AVAILABLE RECORDS Block Start
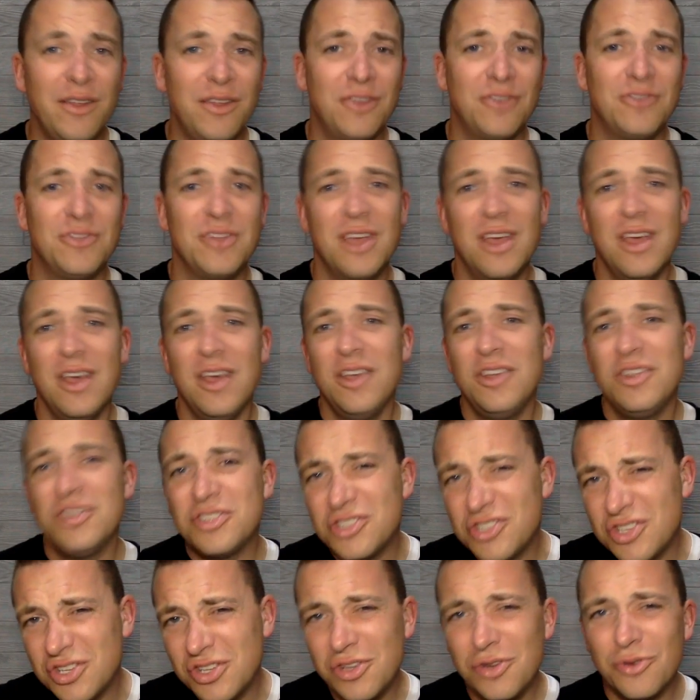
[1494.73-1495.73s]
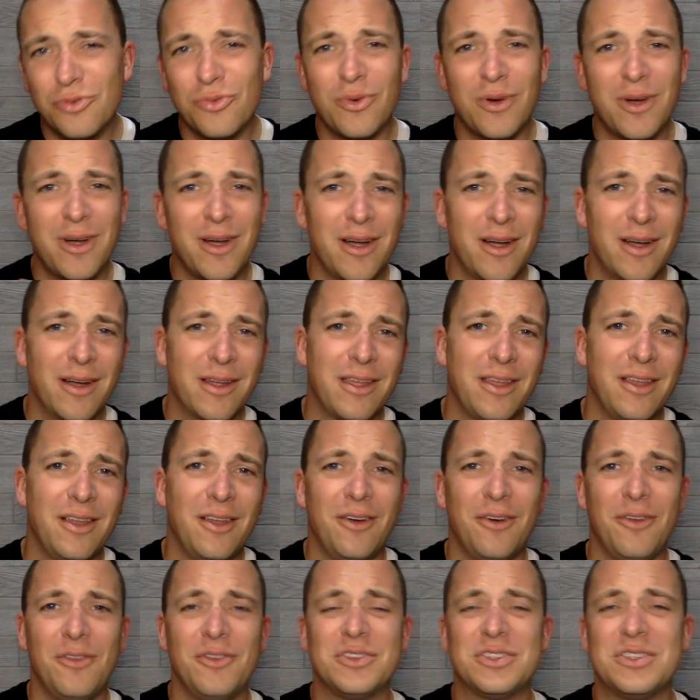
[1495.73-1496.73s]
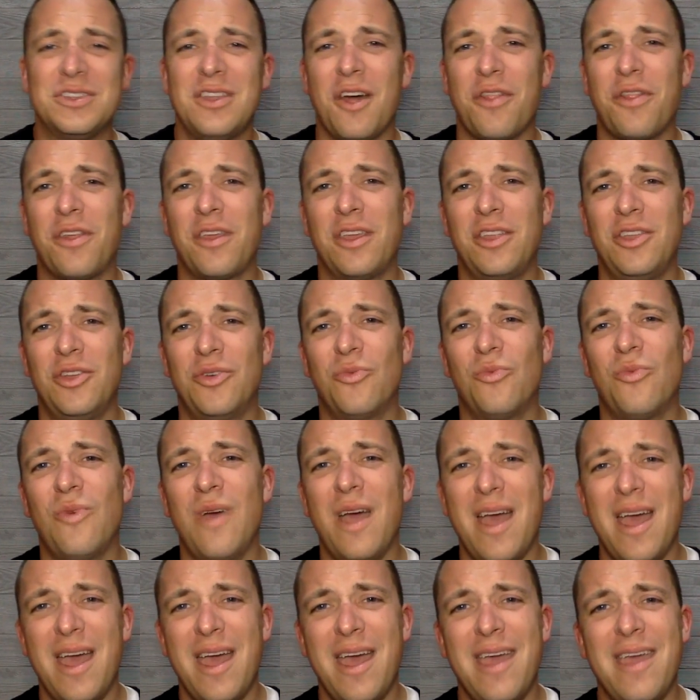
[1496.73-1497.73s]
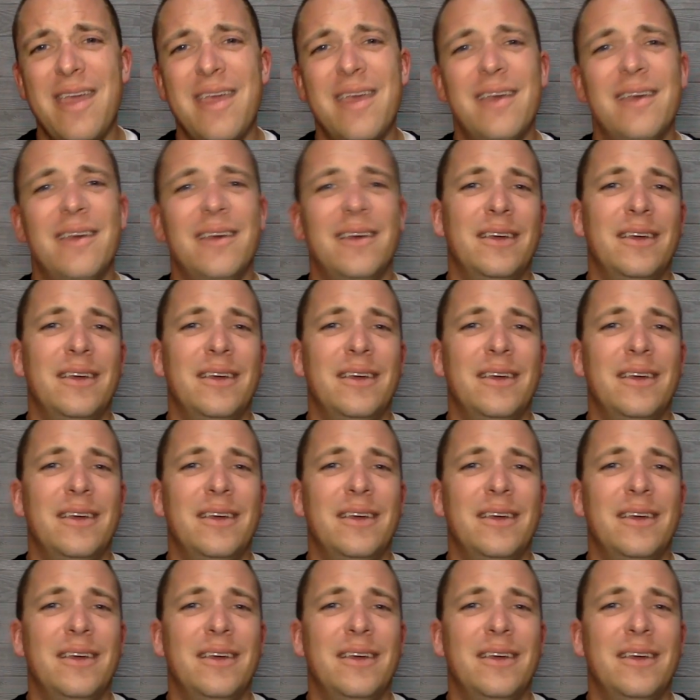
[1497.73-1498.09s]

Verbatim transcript: You, you just do your work, you know, there's nothing in your way.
AVAILABLE RECORDS Block End
**TO DO:**
Every line above gets copied exactly; none of the pictures do.

**SOLUTION FOR THIS TASK:**
[1494.73-1495.73s]
[1495.73-1496.73s]
[1496.73-1497.73s]
[1497.73-1498.09s]

Verbatim transcript: You, you just do your work, you know, there's nothing in your way.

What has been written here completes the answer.